___ Extracted records ___
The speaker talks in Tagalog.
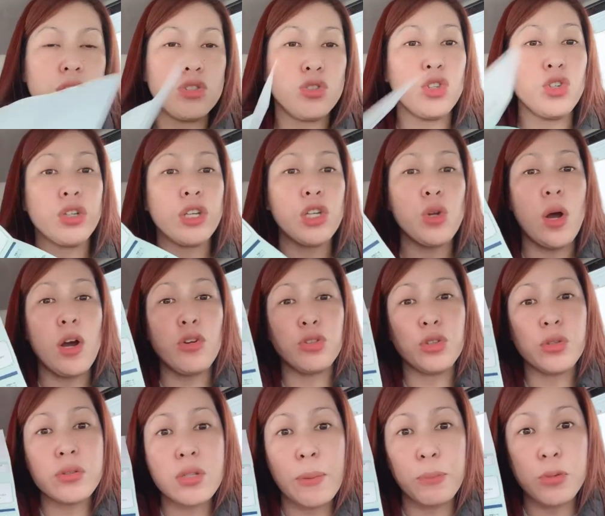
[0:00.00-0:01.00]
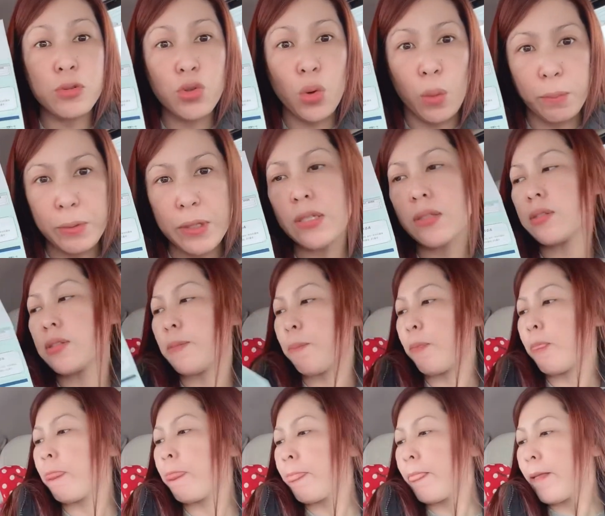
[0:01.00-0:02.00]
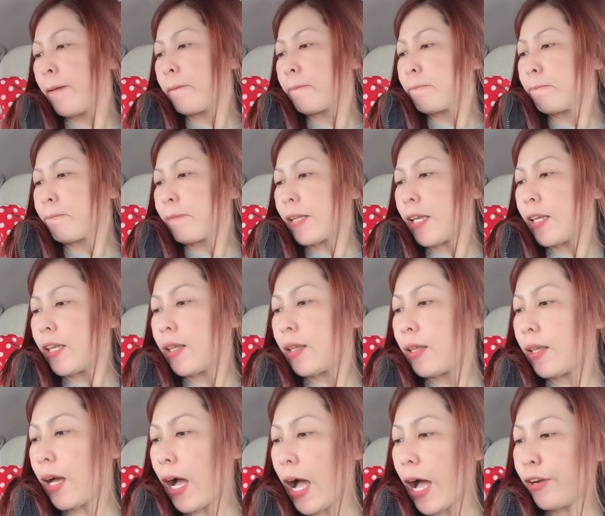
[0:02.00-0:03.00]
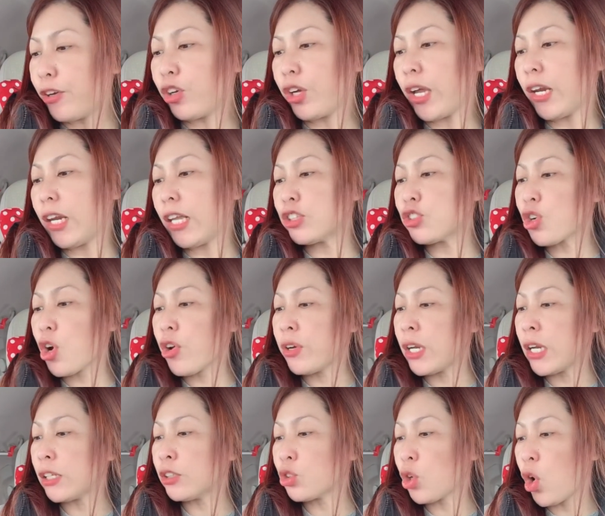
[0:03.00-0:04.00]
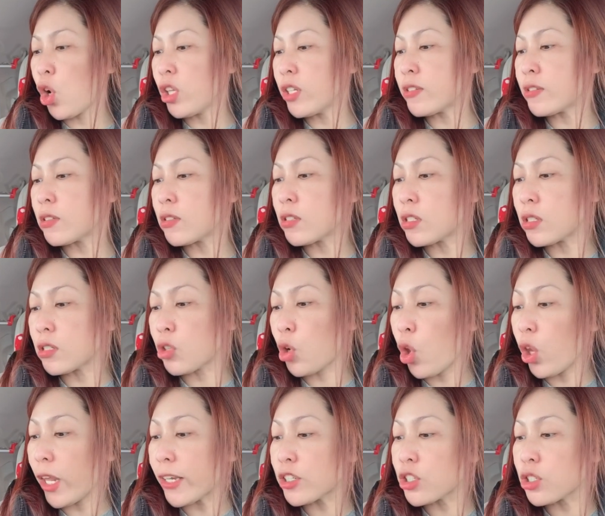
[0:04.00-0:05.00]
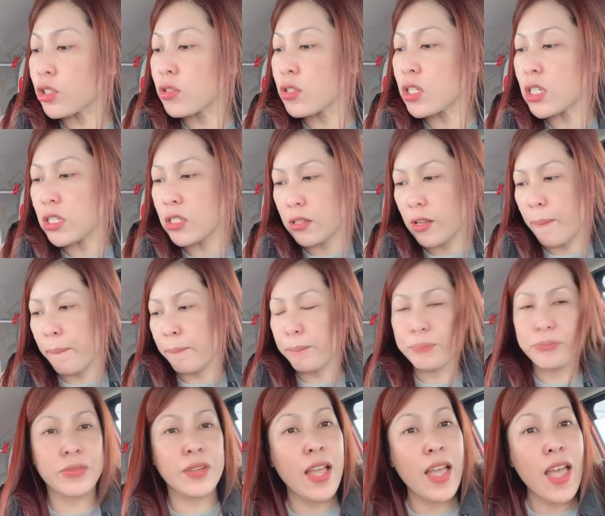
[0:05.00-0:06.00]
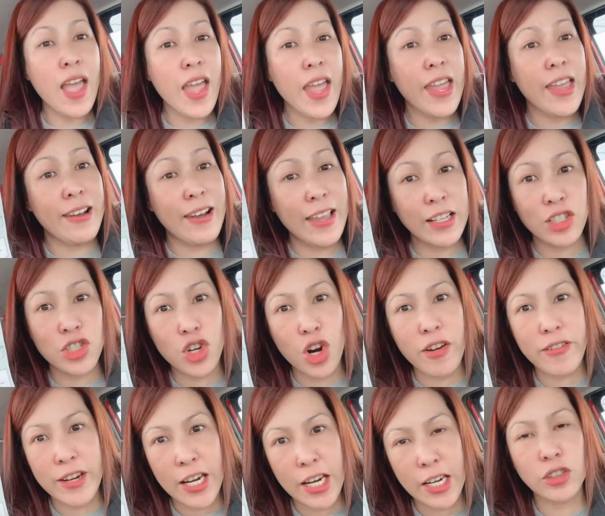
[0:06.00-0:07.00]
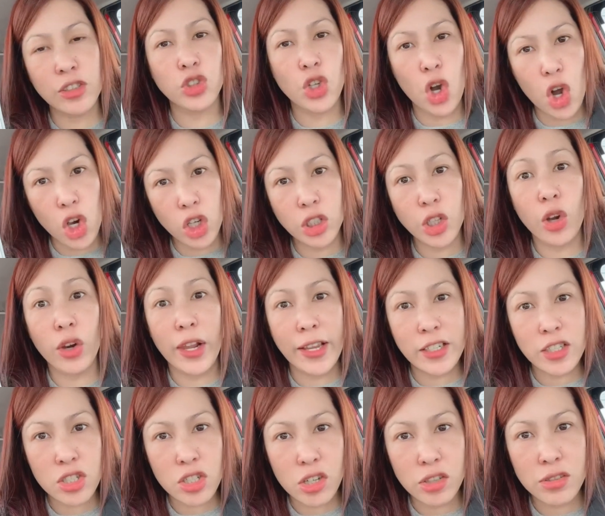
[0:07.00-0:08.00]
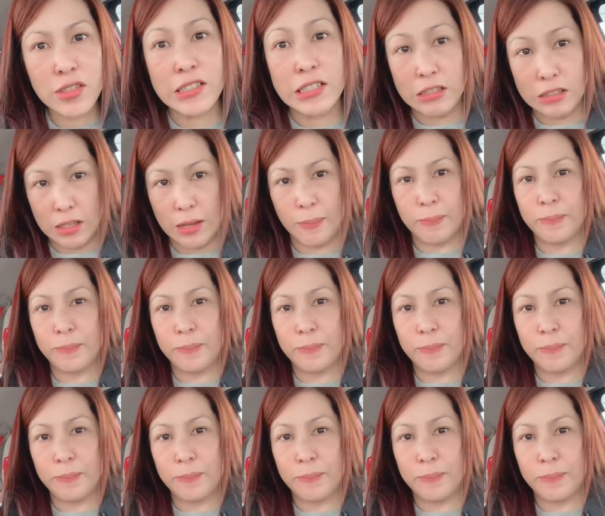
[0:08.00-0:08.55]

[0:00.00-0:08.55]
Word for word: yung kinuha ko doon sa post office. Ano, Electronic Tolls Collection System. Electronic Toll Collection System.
___
— Assignment —
Your copy should match the records above exactly, apart from the pictures, which stay out.

— Output below —
The speaker talks in Tagalog.
[0:00.00-0:01.00]
[0:01.00-0:02.00]
[0:02.00-0:03.00]
[0:03.00-0:04.00]
[0:04.00-0:05.00]
[0:05.00-0:06.00]
[0:06.00-0:07.00]
[0:07.00-0:08.00]
[0:08.00-0:08.55]

[0:00.00-0:08.55]
Word for word: yung kinuha ko doon sa post office. Ano, Electronic Tolls Collection System. Electronic Toll Collection System.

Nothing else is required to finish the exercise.